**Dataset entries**
====

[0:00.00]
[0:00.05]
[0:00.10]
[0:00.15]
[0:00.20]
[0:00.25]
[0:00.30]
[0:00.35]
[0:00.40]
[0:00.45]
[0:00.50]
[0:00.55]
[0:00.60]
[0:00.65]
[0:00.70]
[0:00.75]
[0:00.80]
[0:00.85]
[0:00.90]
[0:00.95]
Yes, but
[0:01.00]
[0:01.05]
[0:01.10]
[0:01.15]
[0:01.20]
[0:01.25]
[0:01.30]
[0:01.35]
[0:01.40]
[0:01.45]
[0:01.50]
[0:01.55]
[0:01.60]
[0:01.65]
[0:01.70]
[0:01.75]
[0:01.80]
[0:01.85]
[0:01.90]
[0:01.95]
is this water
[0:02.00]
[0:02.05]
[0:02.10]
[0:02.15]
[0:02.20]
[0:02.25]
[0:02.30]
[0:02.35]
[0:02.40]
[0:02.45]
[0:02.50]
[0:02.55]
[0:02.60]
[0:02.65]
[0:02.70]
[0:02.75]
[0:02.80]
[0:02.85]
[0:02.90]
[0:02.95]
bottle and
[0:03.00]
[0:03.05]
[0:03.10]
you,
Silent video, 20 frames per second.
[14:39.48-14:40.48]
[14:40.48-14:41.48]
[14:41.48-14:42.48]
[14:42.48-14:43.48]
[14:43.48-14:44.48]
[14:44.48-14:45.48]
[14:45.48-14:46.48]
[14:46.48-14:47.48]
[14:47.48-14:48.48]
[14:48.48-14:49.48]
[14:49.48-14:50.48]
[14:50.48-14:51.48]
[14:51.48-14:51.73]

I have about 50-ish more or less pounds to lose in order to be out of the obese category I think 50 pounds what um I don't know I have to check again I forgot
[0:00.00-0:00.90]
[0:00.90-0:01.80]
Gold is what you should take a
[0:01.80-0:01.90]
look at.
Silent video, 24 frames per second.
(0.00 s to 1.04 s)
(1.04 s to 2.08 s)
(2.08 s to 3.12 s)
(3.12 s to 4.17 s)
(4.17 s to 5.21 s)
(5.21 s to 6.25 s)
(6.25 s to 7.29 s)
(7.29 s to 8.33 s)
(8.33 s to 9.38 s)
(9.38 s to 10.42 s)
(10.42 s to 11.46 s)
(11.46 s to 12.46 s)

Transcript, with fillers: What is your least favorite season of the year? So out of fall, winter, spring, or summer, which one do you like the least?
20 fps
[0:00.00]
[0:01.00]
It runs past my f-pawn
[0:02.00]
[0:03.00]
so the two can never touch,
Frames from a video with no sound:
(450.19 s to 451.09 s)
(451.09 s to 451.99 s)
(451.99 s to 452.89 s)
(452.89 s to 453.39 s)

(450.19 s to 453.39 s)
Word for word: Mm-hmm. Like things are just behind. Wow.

====

**WHAT YOU ARE ASKED TO DO**
From the line containing "Frames from a" through the last line of the entries above, print each line exactly as it stands.

**RESPONSE TO THE TASK**
Frames from a video with no sound:
(450.19 s to 451.09 s)
(451.09 s to 451.99 s)
(451.99 s to 452.89 s)
(452.89 s to 453.39 s)

(450.19 s to 453.39 s)
Word for word: Mm-hmm. Like things are just behind. Wow.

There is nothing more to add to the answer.